The Bravewell Leadership Award and the Bravewell Pioneers of Integrative Medicine Awards recognize, empower and support the physician leadership in this field. In 2003, Ralph Snyderman, MD, former Chancellor for Health Affairs, Duke University Medical Center, accepted the $100,000 Leadership Award from Walter Cronkite. In 2005, Brian M. Berman, MD, Director of the Center for Integrative Medicine at the University of Maryland School of Medicine, accepted his award from Sarah Ferguson, the Duchess of York. The Inaugural Pioneers of Integrative Medicine Award Event in November 2007 honored six early leaders of integrative medicine—Larry Dossey, MD; James Gordon, MD; Jon Kabat-Zinn, PhD; Dean Ornish, MD; Rachel Naomi Remen, MD; and Andrew Weil, MD. This event featured a special video presentation by HRH Prince Charles, Prince of Wales.

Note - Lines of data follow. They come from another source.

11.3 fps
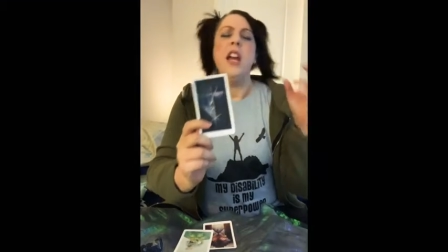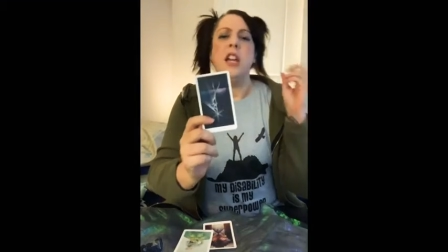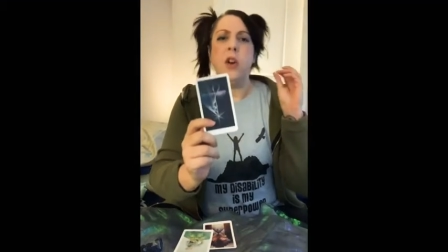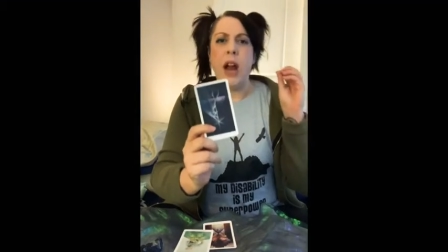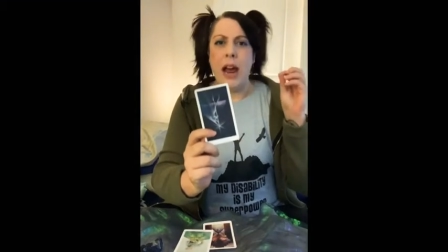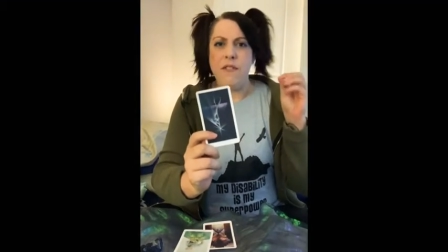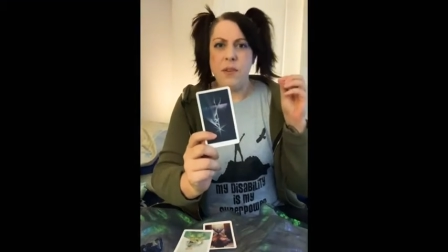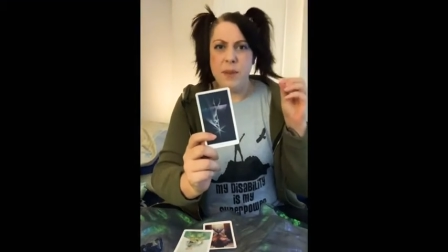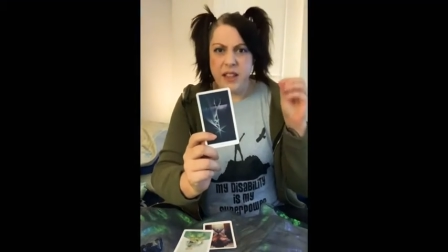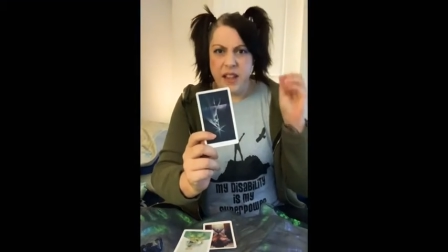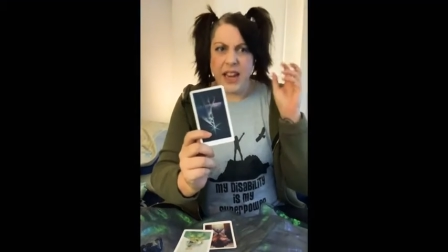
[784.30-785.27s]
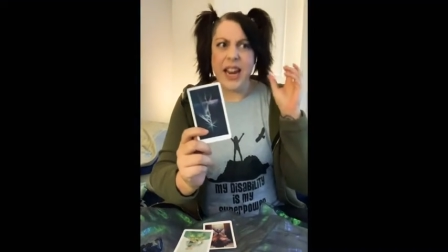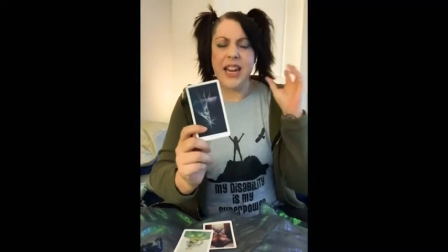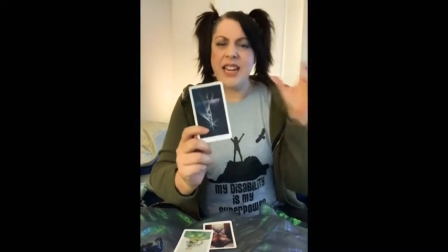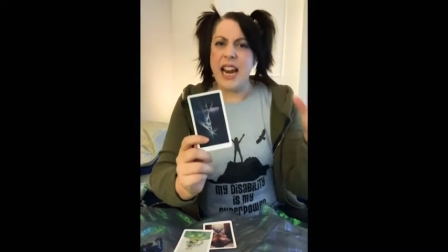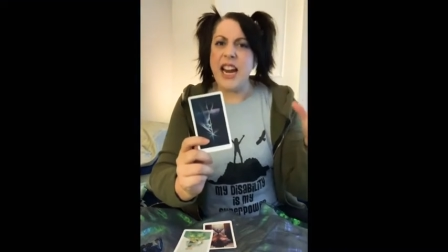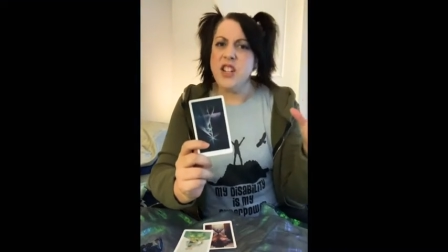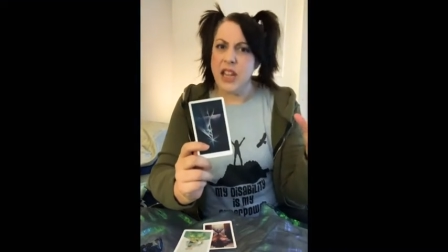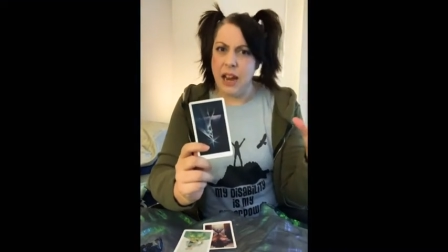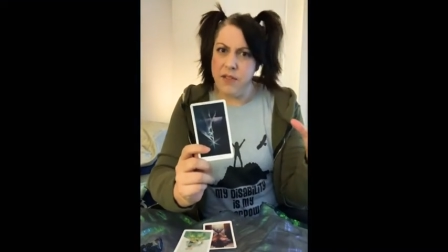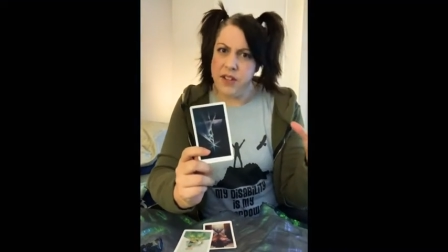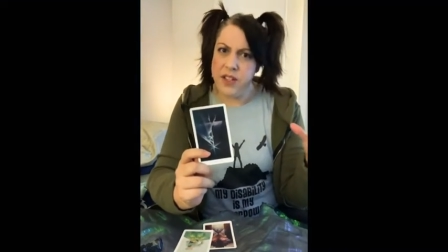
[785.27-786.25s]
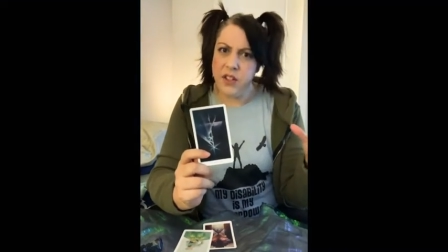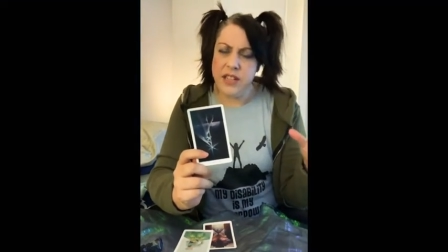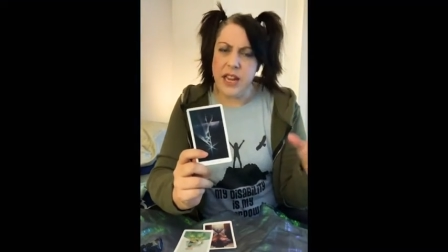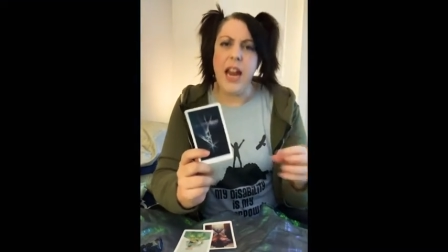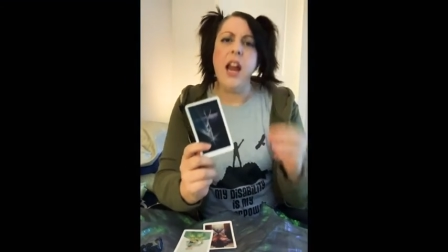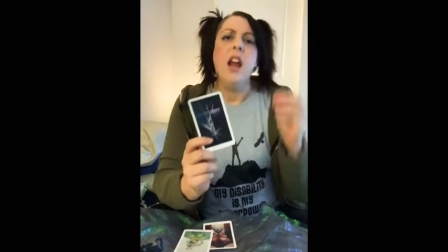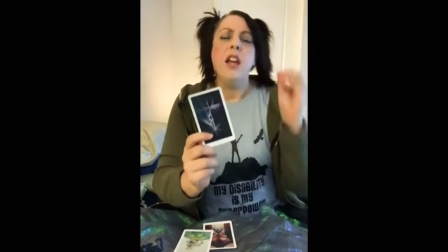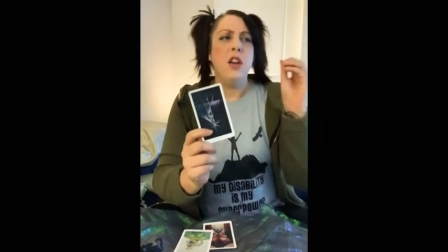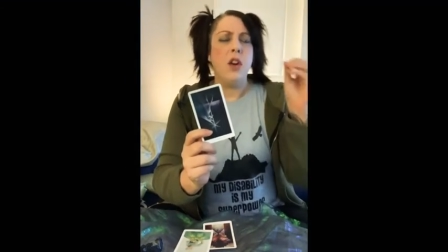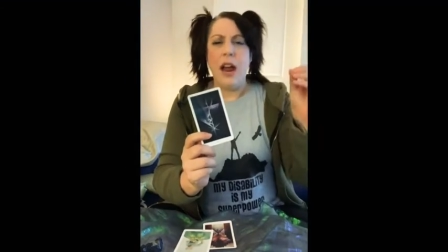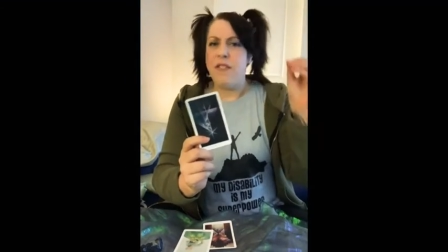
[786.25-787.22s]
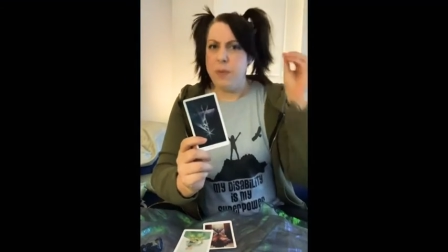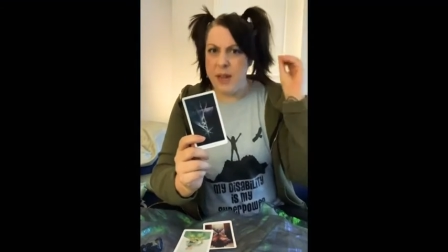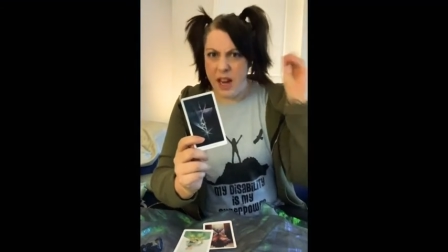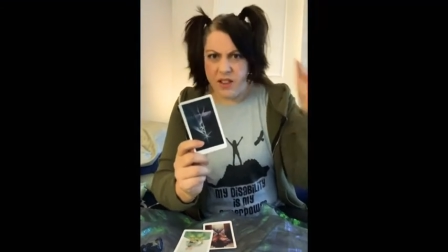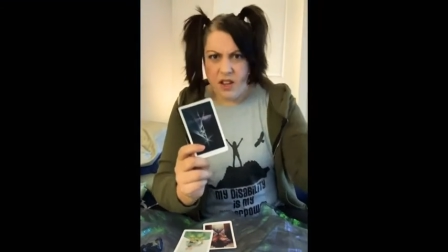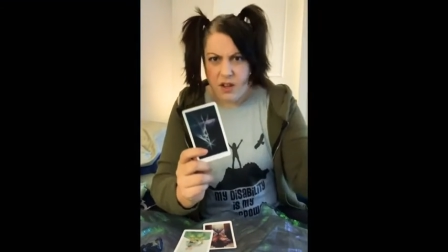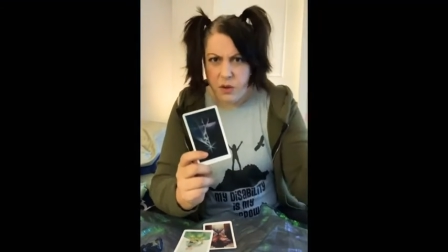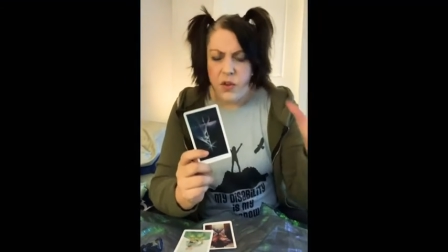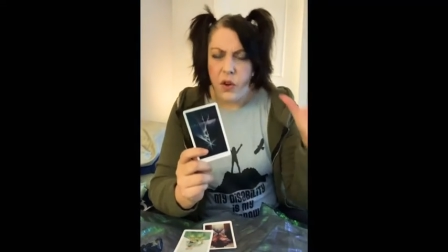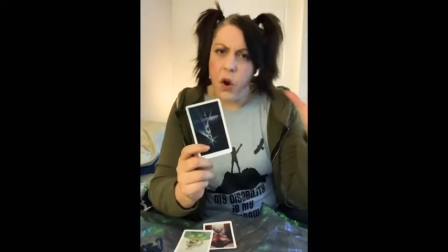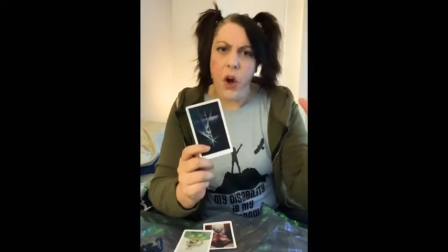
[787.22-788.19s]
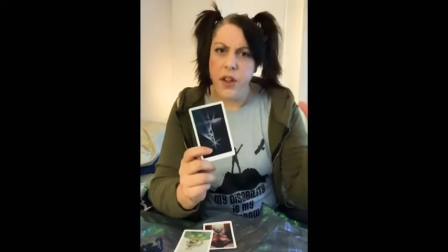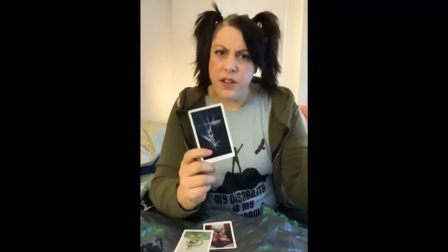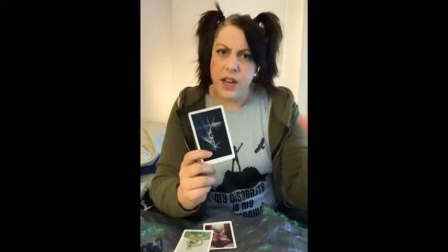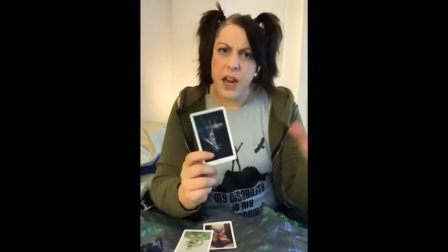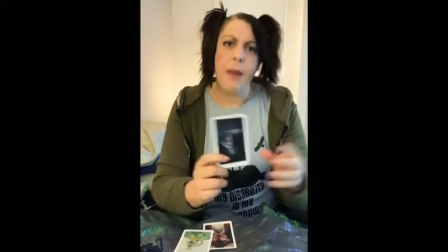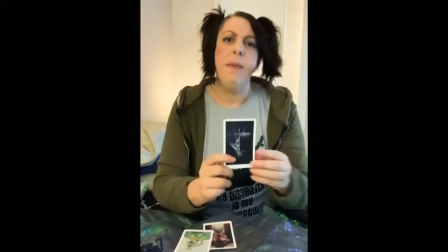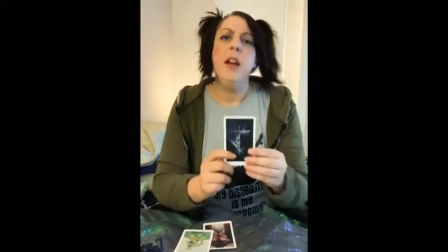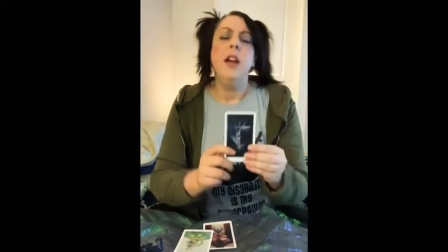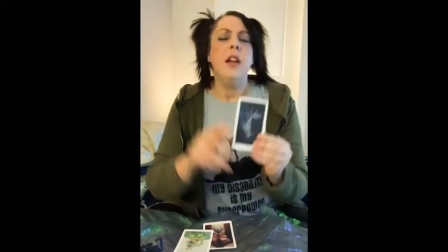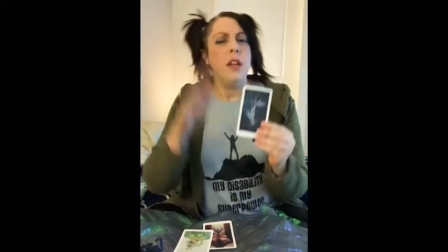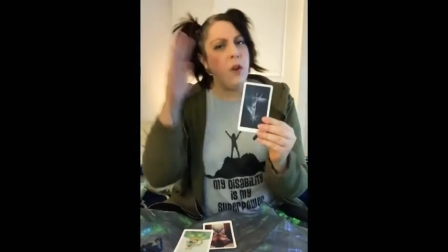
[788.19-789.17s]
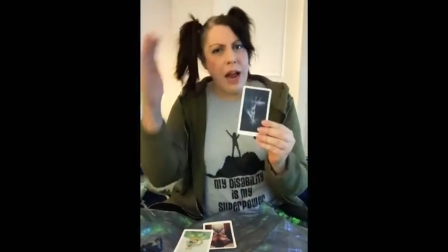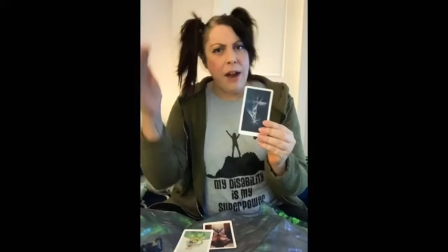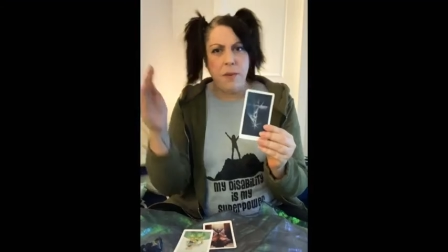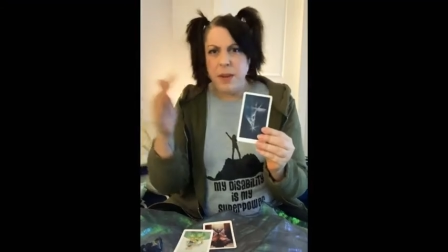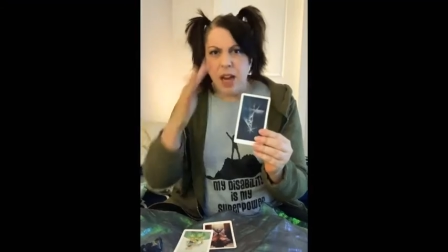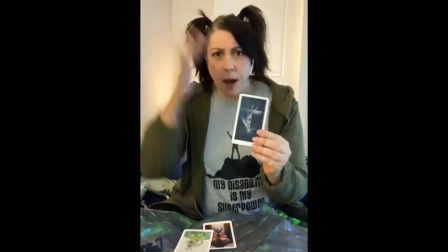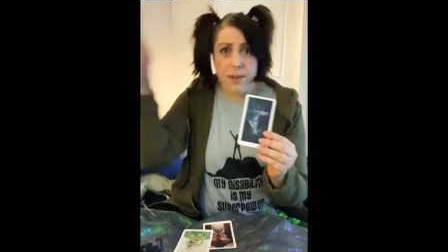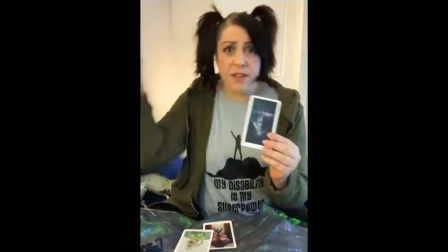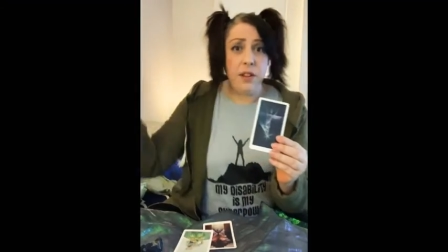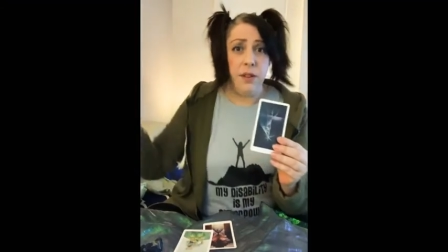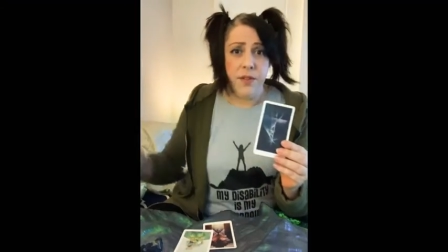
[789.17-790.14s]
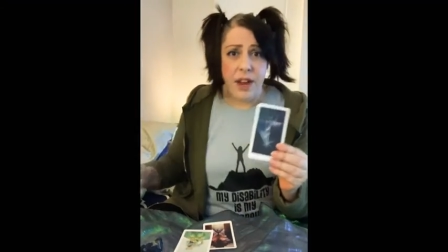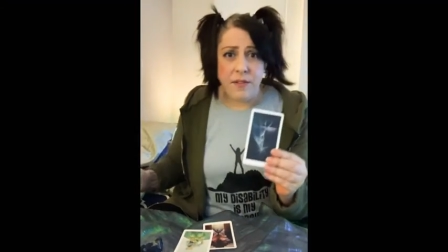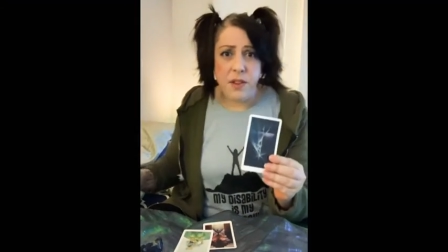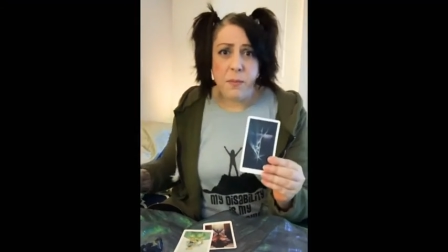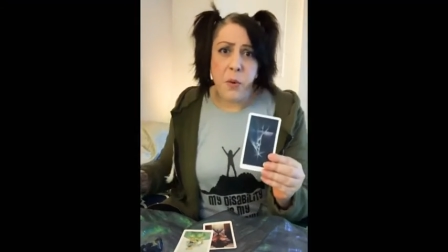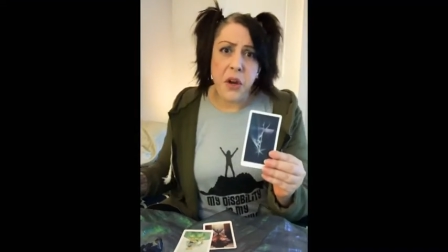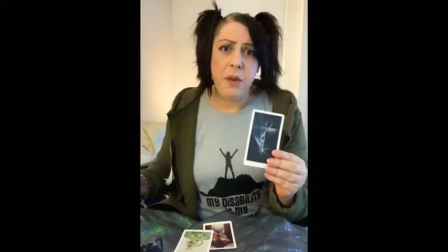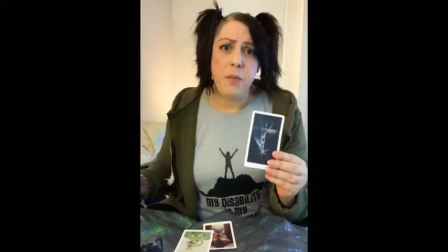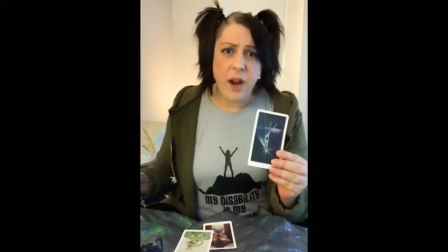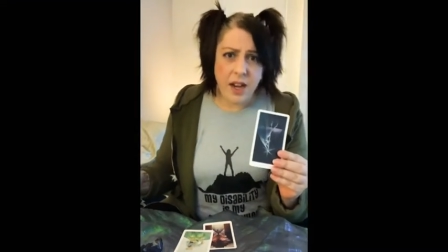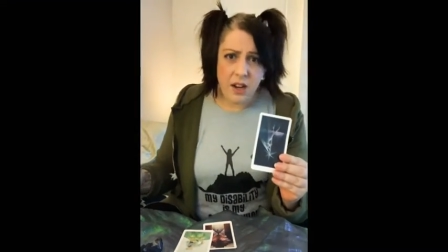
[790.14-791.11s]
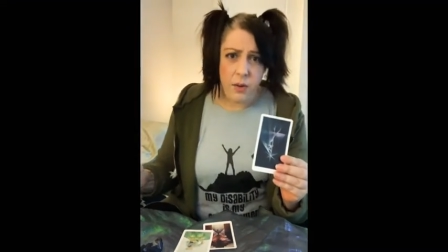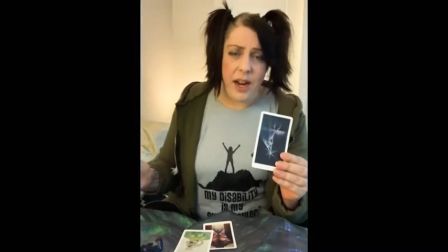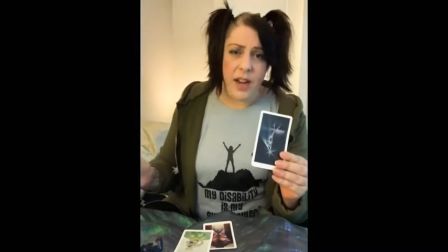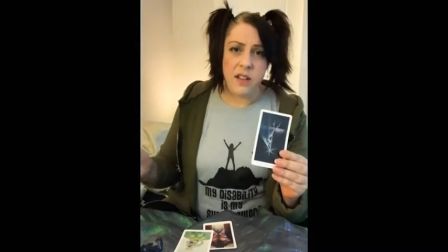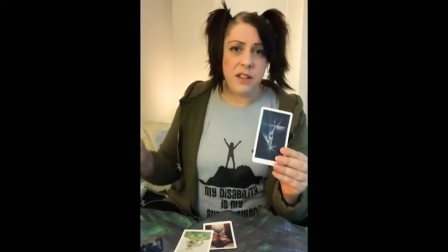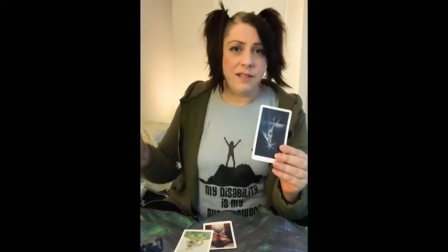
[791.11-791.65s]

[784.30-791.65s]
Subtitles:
You don't have to be like engaging every single day. You don't have to be on the news all the time. You don't have to be up until 5 in the morning writing grants.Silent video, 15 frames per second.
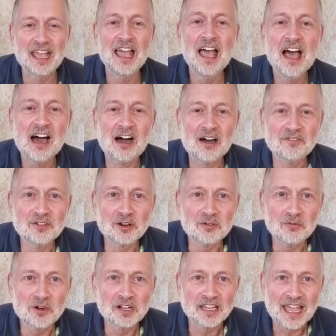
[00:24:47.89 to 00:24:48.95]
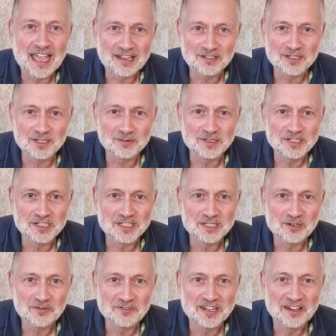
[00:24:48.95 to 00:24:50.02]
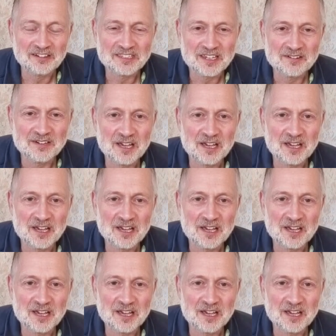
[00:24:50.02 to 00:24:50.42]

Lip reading: I've got to work out how to switch this off now, I don't know.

The Summit on Integrative Medicine and the Health of the Public

In partnership with The Bravewell Collaborative, the Institute of Medicine at the National Academies convened a Summit on Integrative Medicine and the Health of the Public on February 25 – 27, 2009 in Washington, DC. This important Summit explored the science and practice of integrative medicine—health care that addresses together the mental, emotional, and physical aspects of the healing process—for improving the breadth and depth of patient-centered care and promoting the nation’s health.


Educational Resources

To further enhance the adoption of integrative medicine, Bravewell developed a series of targeted educational documents and videos that are offered free from its website. These include the reports Integrative Medicine: Improving Health Care for Patients and Health Care Delivery for Providers and Payors; The Efficacy and Cost Effectiveness of Integrative Medicine; and What is Integrative Medicine? as well as twelve physician training videos focusing on the patient-provider relationship. Bravewell’s Best Practices Program highlights proven clinical interventions and/or business procedures through the publication of exemplars.


Military Medicine

In June 2010, senior military medical leadership met with The Bravewell Collaborative and renowned scientists and physicians to discuss improving pain management for warriors and veterans through the use of integrative medicine. This meeting, held at the Pentagon, was part of the Army’s effort to provide “a standardized Department of Defense (DoD) and VHA vision and approach to pain management to optimize the care for warriors and their families.” Symposium participants reviewed the latest science in pain management and how integrative interventions can not only help improve pain management but also advance the overall health and “mission readiness” of the DoD and VHA, which is vital to the safety of our nation.


Mapping the Field

In 2011, Bravewell embarked on a mapping study to identify how integrative medicine was being practiced in leading health care systems and hospitals, within academia, and by independent health care centers. Due to be published in early 2012, the study’s documentation will include: (1) describing the patient populations and diseases most commonly treated, (2) defining the core practices and models of care, (3) understanding how the care is paid for, and (4) identifying the biggest factors driving successful implementation.